━━ Source data ━━

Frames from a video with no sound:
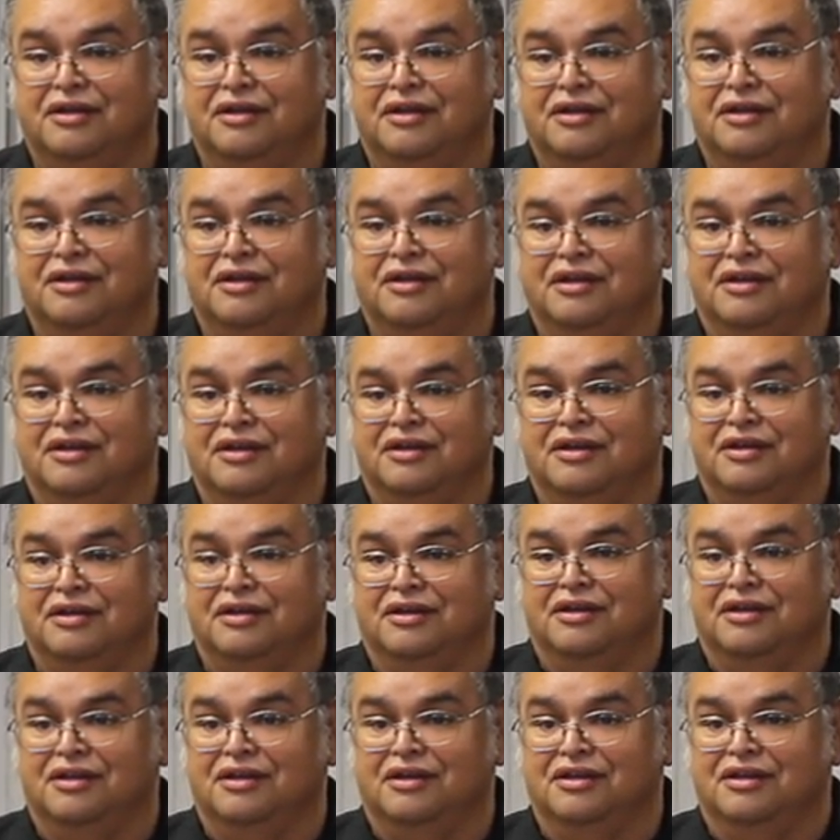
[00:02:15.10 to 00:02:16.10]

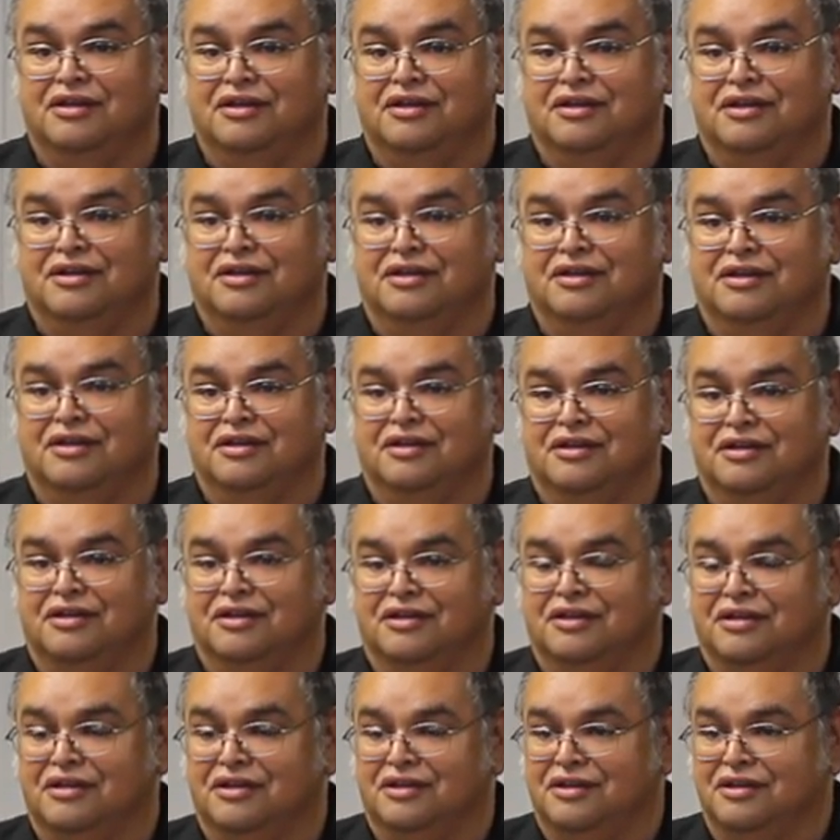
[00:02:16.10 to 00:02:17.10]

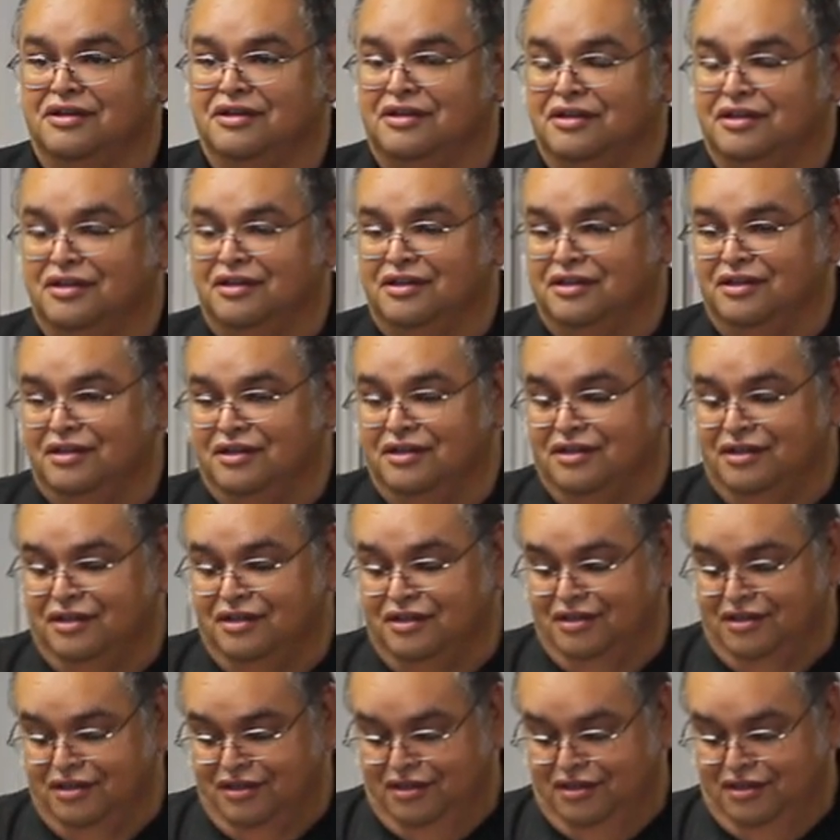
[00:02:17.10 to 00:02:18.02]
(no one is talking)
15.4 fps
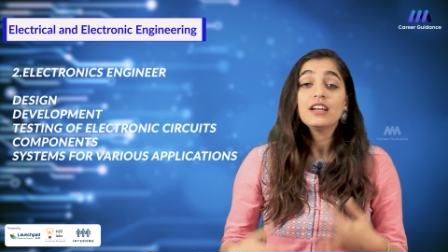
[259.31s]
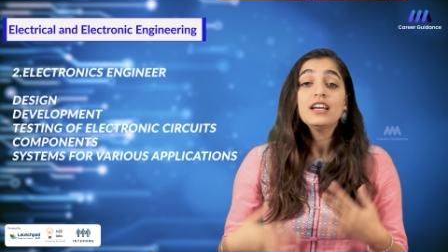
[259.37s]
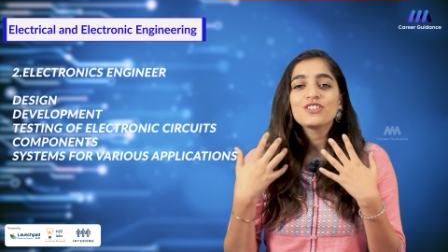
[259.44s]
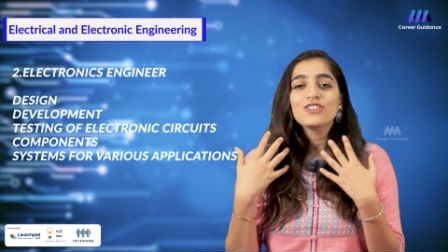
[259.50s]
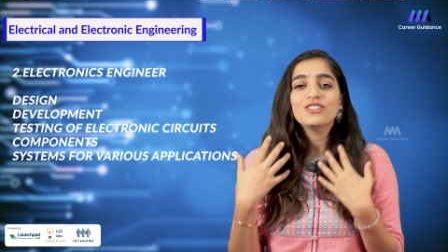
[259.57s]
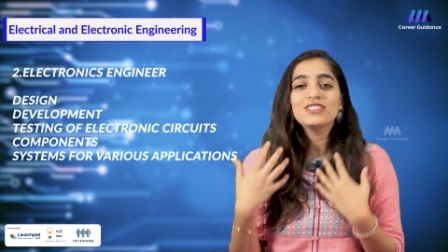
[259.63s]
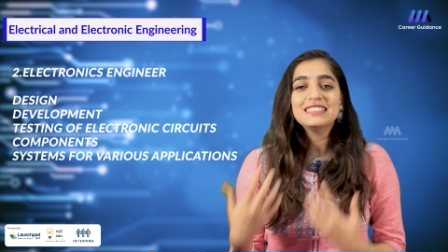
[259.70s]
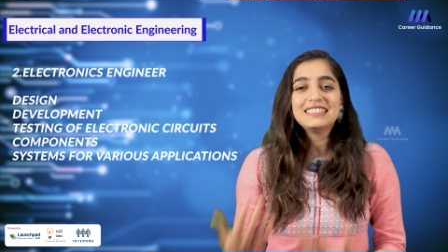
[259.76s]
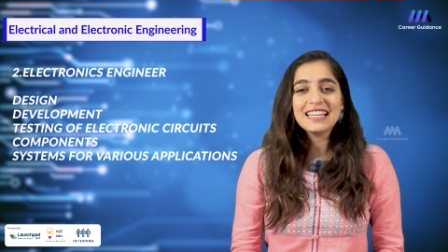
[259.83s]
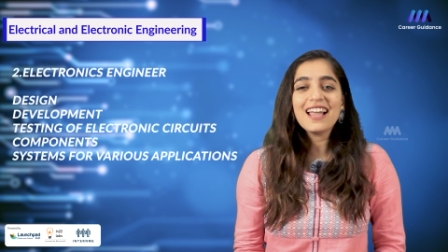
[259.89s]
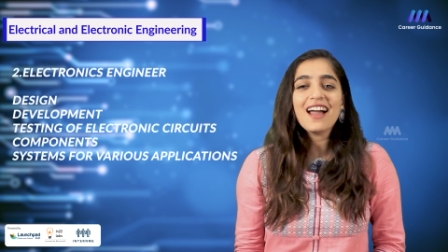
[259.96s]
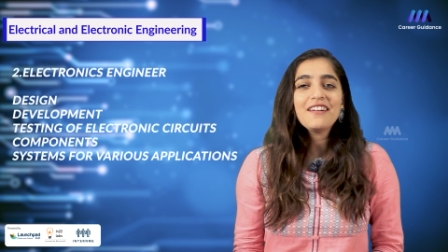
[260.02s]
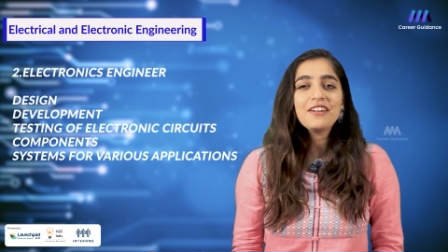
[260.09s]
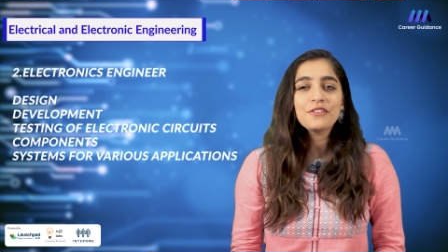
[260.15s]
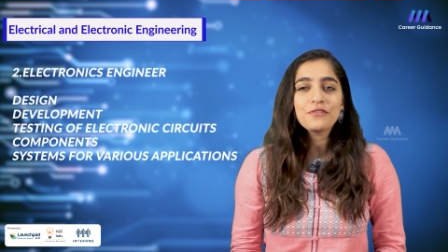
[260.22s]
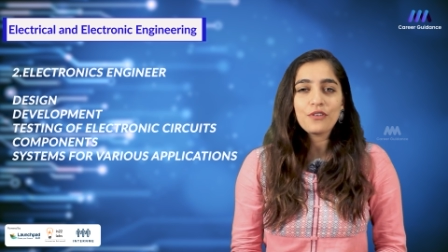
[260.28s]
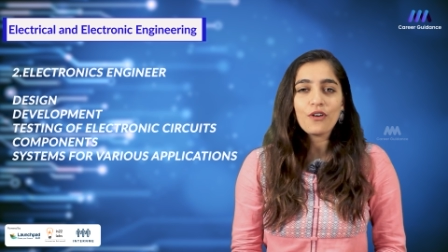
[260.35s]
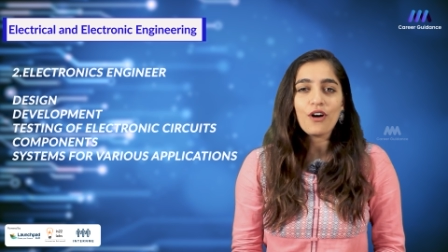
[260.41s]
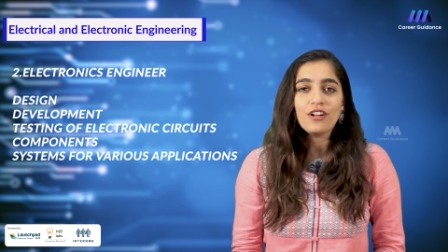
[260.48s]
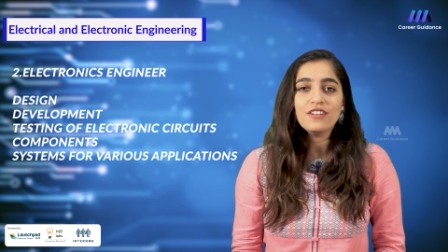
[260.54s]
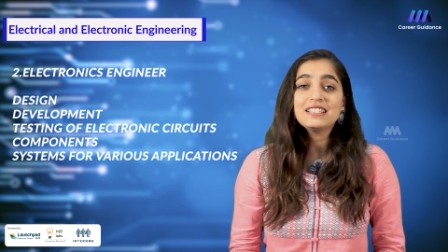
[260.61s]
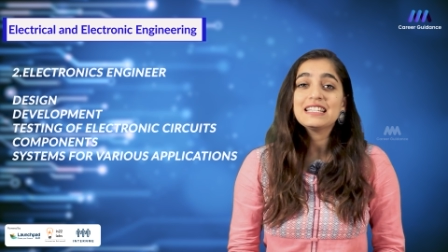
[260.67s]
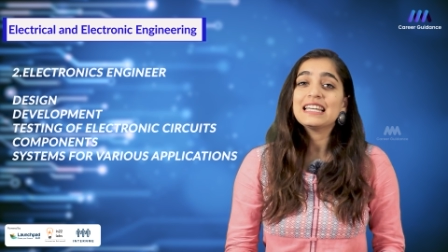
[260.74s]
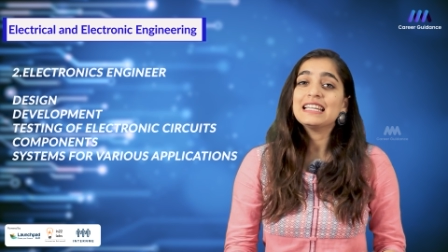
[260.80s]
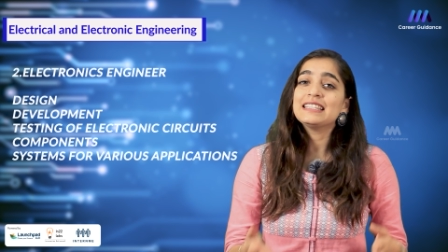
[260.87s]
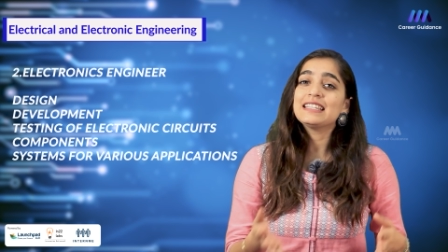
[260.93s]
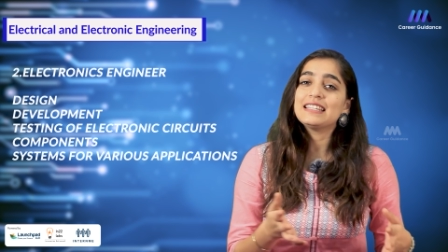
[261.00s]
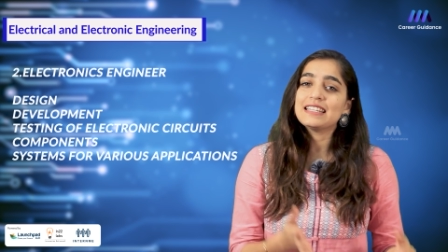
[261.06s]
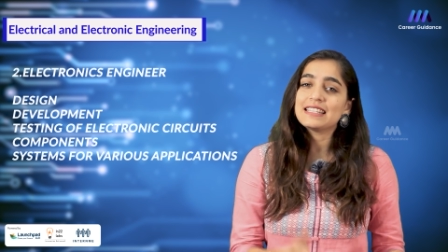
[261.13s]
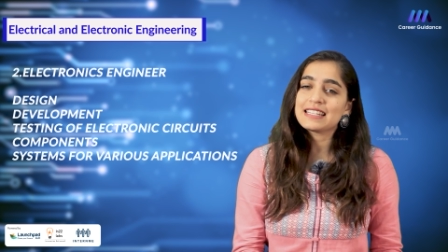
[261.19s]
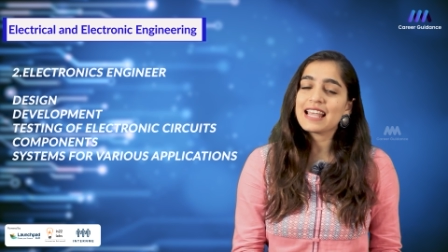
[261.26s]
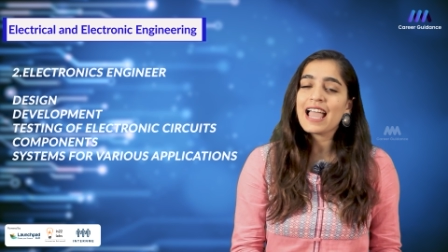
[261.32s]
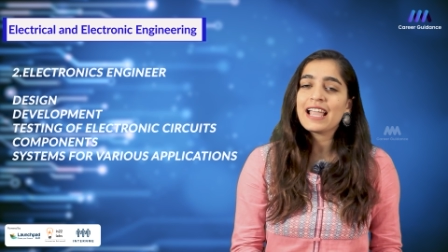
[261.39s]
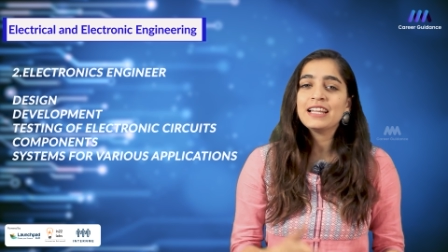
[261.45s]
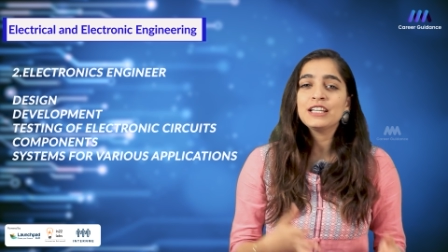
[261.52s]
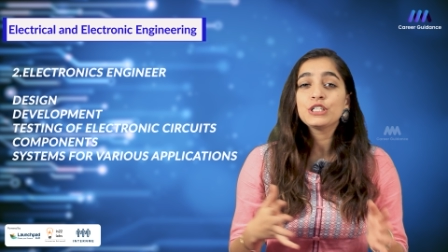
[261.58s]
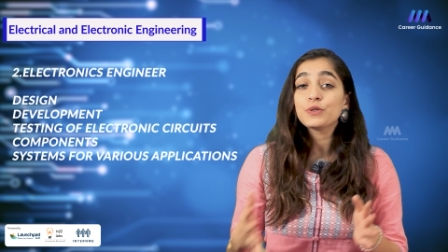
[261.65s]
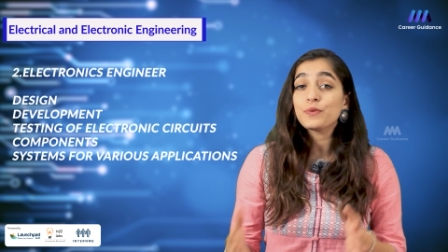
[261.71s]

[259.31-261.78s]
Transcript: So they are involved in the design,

━━━

▶ _Exercise aim_
Since the pictures are not wanted, transcribe only the rest of the material above, exactly as it stands.

▶ _Solution to this problem_
Frames from a video with no sound:
[00:02:15.10 to 00:02:16.10]

[00:02:16.10 to 00:02:17.10]

[00:02:17.10 to 00:02:18.02]
(no one is talking)
15.4 fps
[259.31s]
[259.37s]
[259.44s]
[259.50s]
[259.57s]
[259.63s]
[259.70s]
[259.76s]
[259.83s]
[259.89s]
[259.96s]
[260.02s]
[260.09s]
[260.15s]
[260.22s]
[260.28s]
[260.35s]
[260.41s]
[260.48s]
[260.54s]
[260.61s]
[260.67s]
[260.74s]
[260.80s]
[260.87s]
[260.93s]
[261.00s]
[261.06s]
[261.13s]
[261.19s]
[261.26s]
[261.32s]
[261.39s]
[261.45s]
[261.52s]
[261.58s]
[261.65s]
[261.71s]

[259.31-261.78s]
Transcript: So they are involved in the design,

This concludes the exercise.